━━━ Dataset extract ━━━
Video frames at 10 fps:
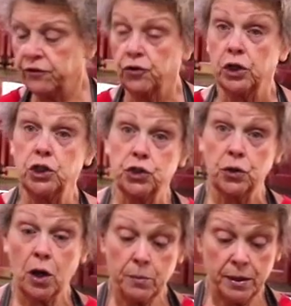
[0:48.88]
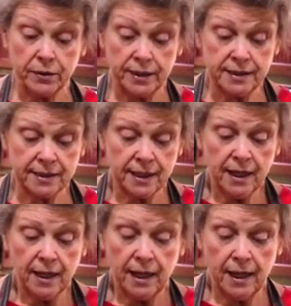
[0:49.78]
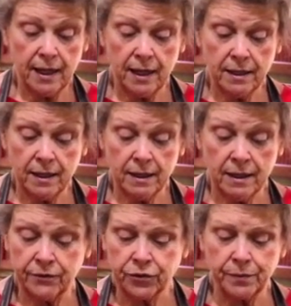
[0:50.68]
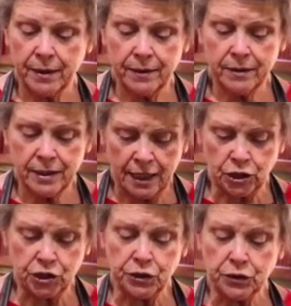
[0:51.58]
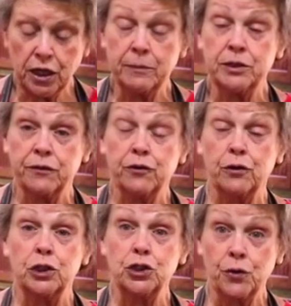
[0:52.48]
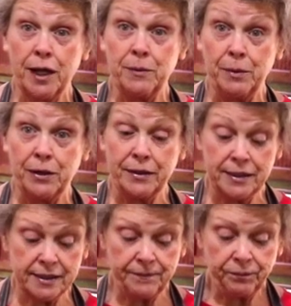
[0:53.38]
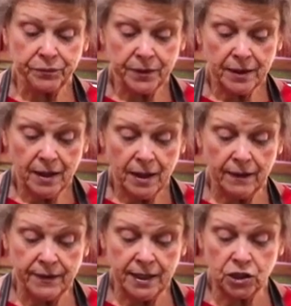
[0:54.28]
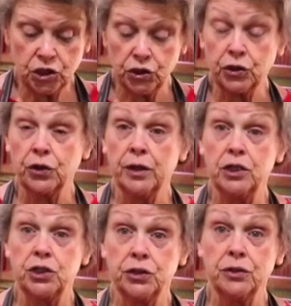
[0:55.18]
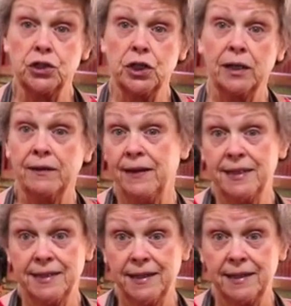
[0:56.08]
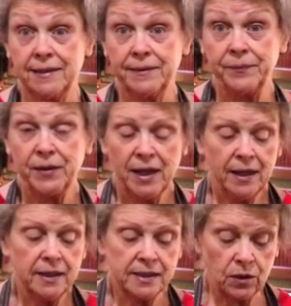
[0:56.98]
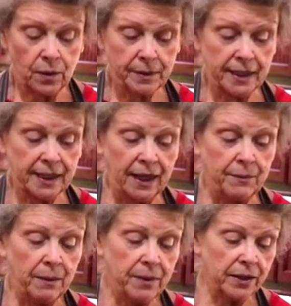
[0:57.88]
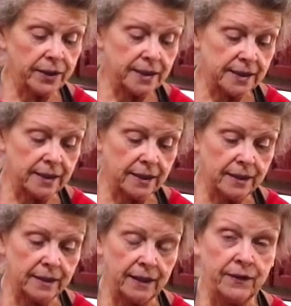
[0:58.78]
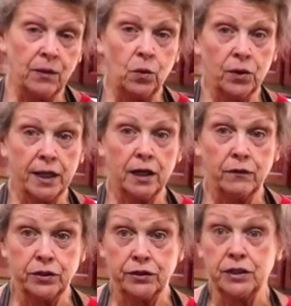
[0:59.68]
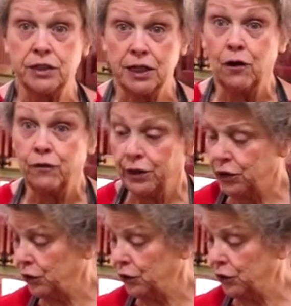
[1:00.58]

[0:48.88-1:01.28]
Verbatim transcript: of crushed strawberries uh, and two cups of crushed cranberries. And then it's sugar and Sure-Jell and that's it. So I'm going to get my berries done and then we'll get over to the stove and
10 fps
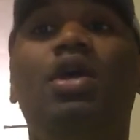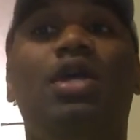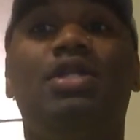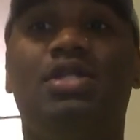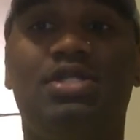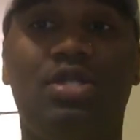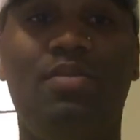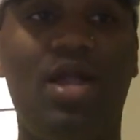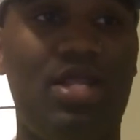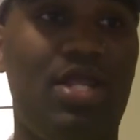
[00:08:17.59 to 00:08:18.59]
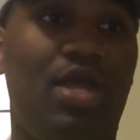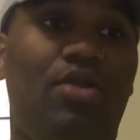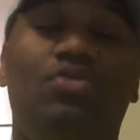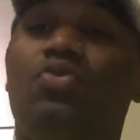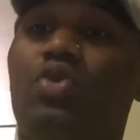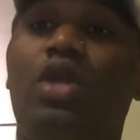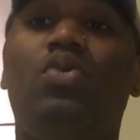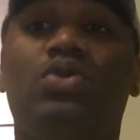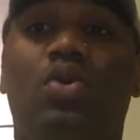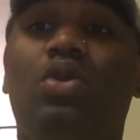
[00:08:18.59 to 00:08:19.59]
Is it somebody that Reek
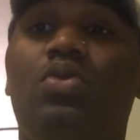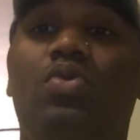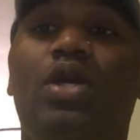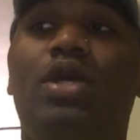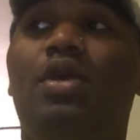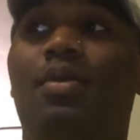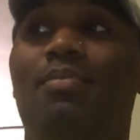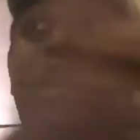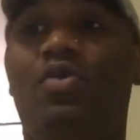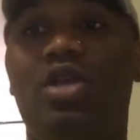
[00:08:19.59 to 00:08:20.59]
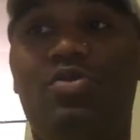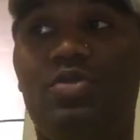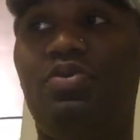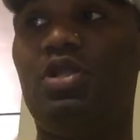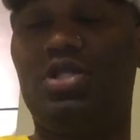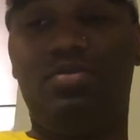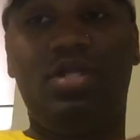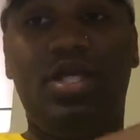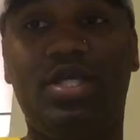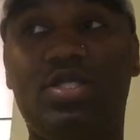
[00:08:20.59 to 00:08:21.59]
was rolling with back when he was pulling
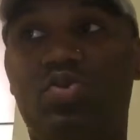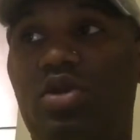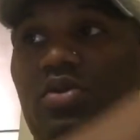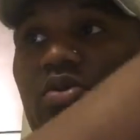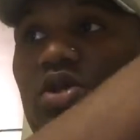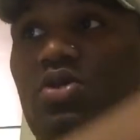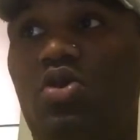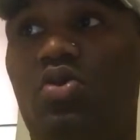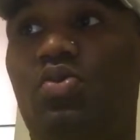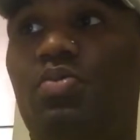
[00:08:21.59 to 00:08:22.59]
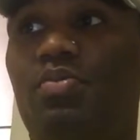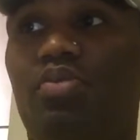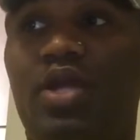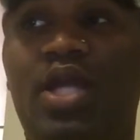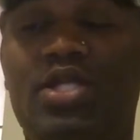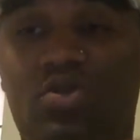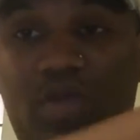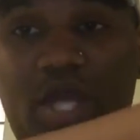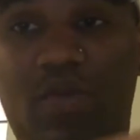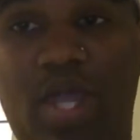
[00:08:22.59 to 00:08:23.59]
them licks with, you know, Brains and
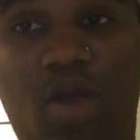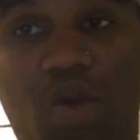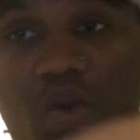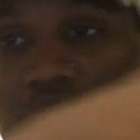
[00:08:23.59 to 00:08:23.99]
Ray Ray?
━━━
Exercise details
Do not include the images; transcribe the rest of the listing exactly.

Final answer
Video frames at 10 fps:
[0:48.88]
[0:49.78]
[0:50.68]
[0:51.58]
[0:52.48]
[0:53.38]
[0:54.28]
[0:55.18]
[0:56.08]
[0:56.98]
[0:57.88]
[0:58.78]
[0:59.68]
[1:00.58]

[0:48.88-1:01.28]
Verbatim transcript: of crushed strawberries uh, and two cups of crushed cranberries. And then it's sugar and Sure-Jell and that's it. So I'm going to get my berries done and then we'll get over to the stove and
10 fps
[00:08:17.59 to 00:08:18.59]
[00:08:18.59 to 00:08:19.59]
Is it somebody that Reek
[00:08:19.59 to 00:08:20.59]
[00:08:20.59 to 00:08:21.59]
was rolling with back when he was pulling
[00:08:21.59 to 00:08:22.59]
[00:08:22.59 to 00:08:23.59]
them licks with, you know, Brains and
[00:08:23.59 to 00:08:23.99]
Ray Ray?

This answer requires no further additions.